» **Task to carry out**
Each line of the material must be reproduced exactly; pictures stay out.

» **Task data**
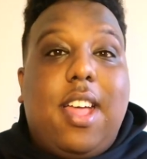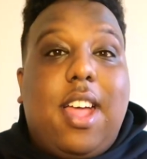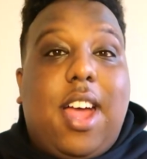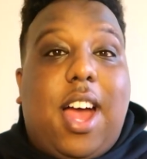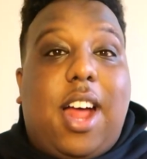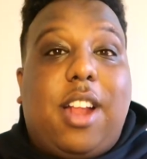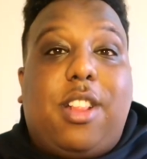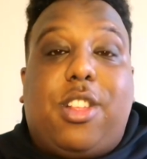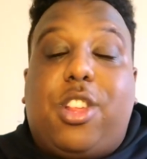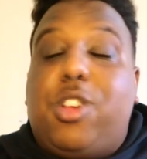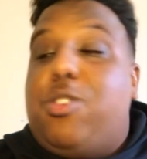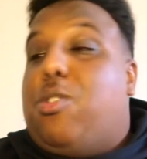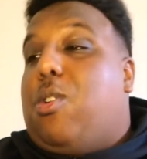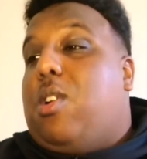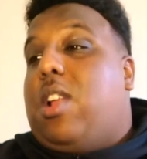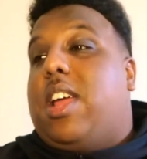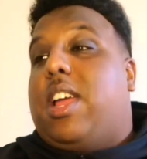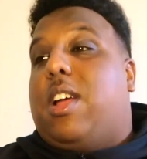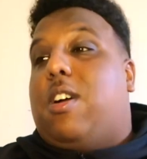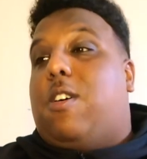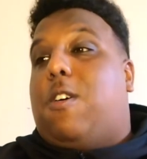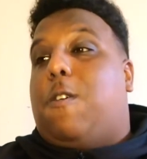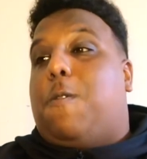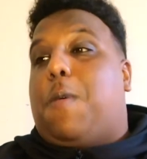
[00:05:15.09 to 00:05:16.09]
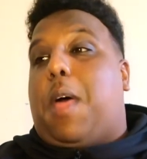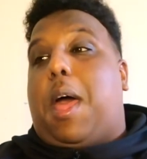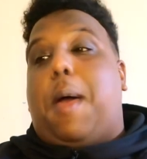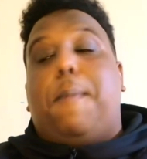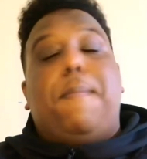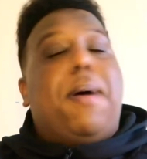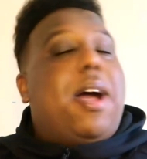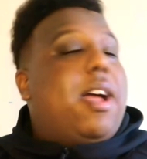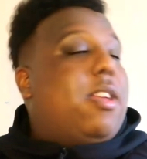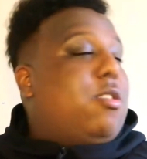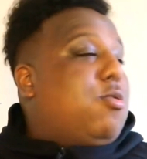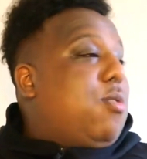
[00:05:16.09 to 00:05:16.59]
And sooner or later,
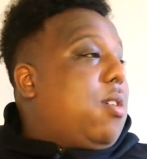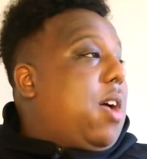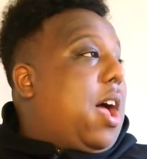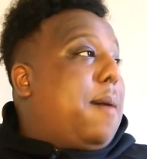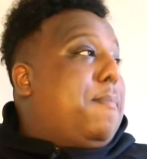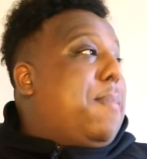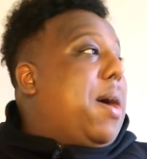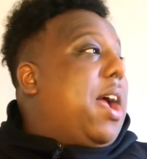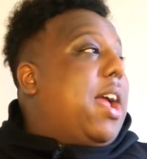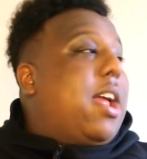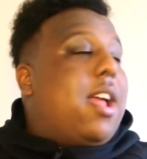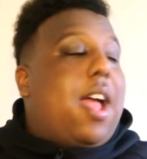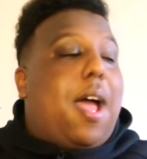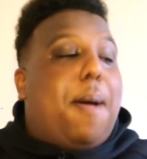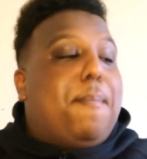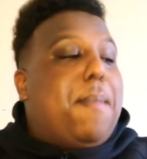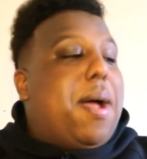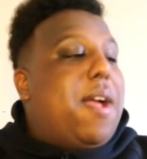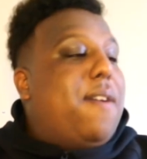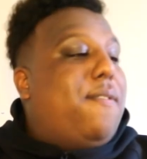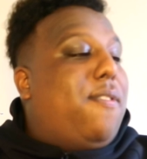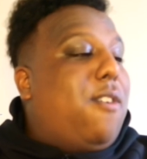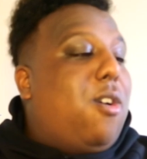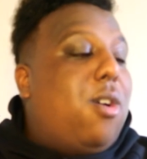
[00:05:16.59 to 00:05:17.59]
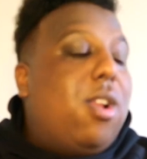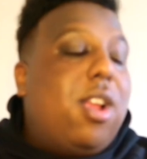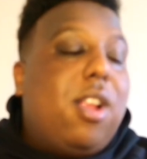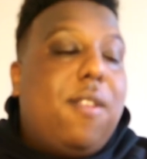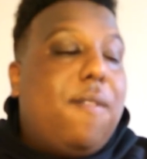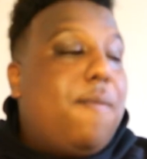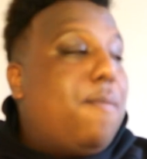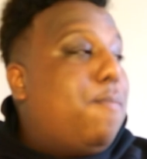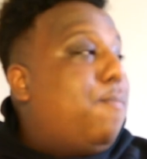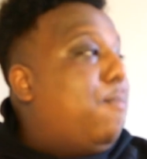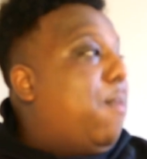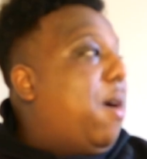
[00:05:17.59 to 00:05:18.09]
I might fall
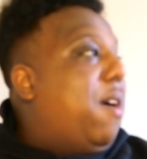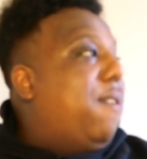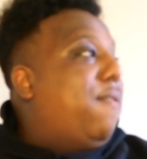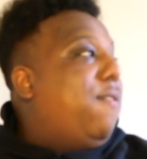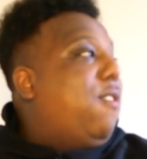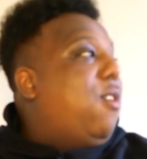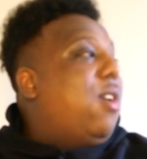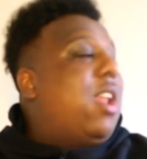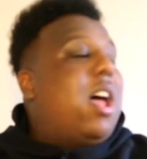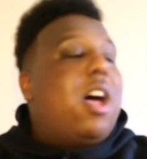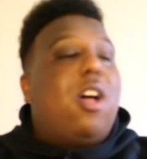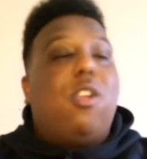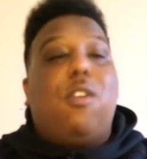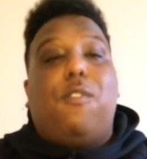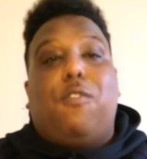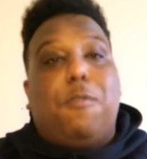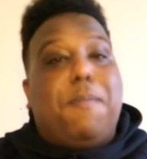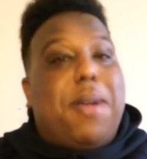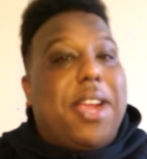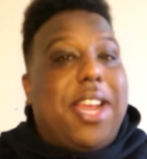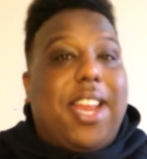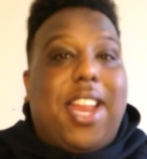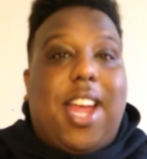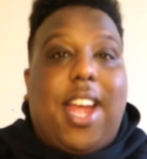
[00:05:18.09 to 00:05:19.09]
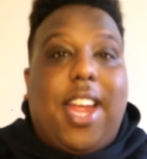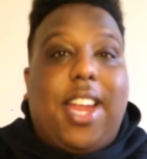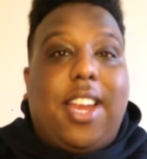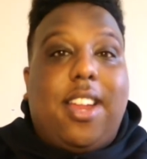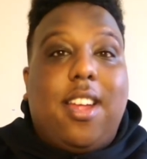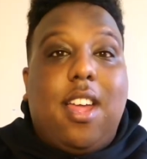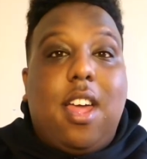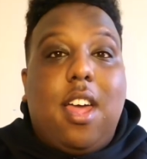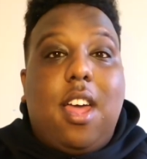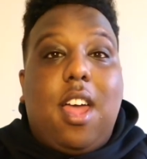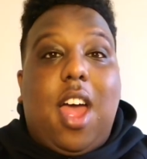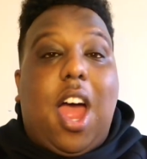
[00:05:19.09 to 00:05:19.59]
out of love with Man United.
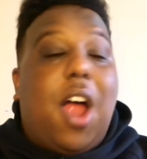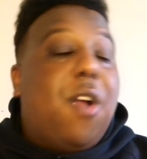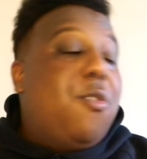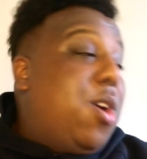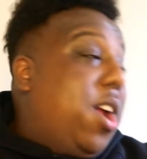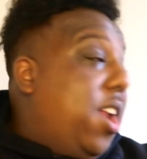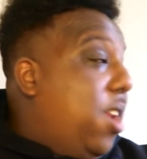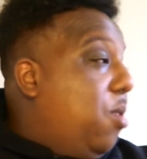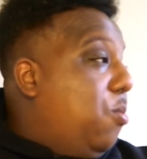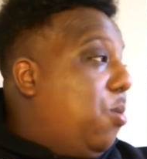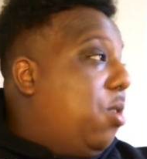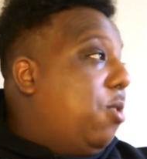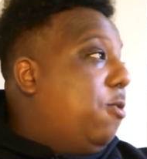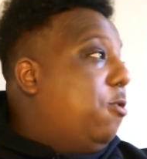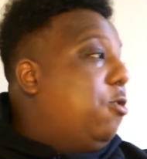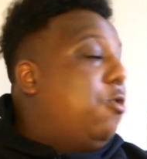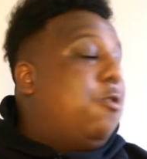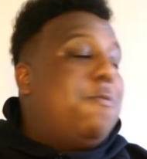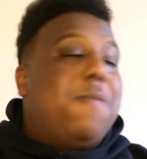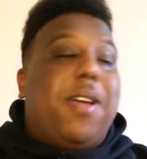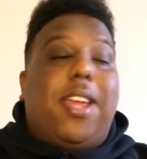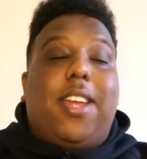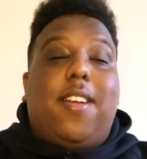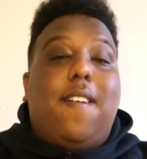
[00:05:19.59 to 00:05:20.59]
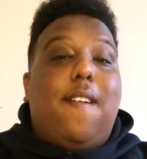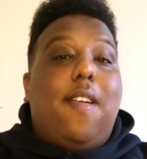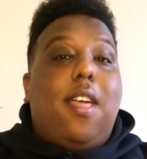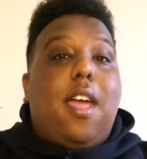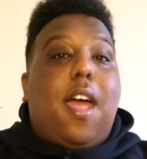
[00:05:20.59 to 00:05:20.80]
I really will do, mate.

» **Task result**
[00:05:15.09 to 00:05:16.09]
[00:05:16.09 to 00:05:16.59]
And sooner or later,
[00:05:16.59 to 00:05:17.59]
[00:05:17.59 to 00:05:18.09]
I might fall
[00:05:18.09 to 00:05:19.09]
[00:05:19.09 to 00:05:19.59]
out of love with Man United.
[00:05:19.59 to 00:05:20.59]
[00:05:20.59 to 00:05:20.80]
I really will do, mate.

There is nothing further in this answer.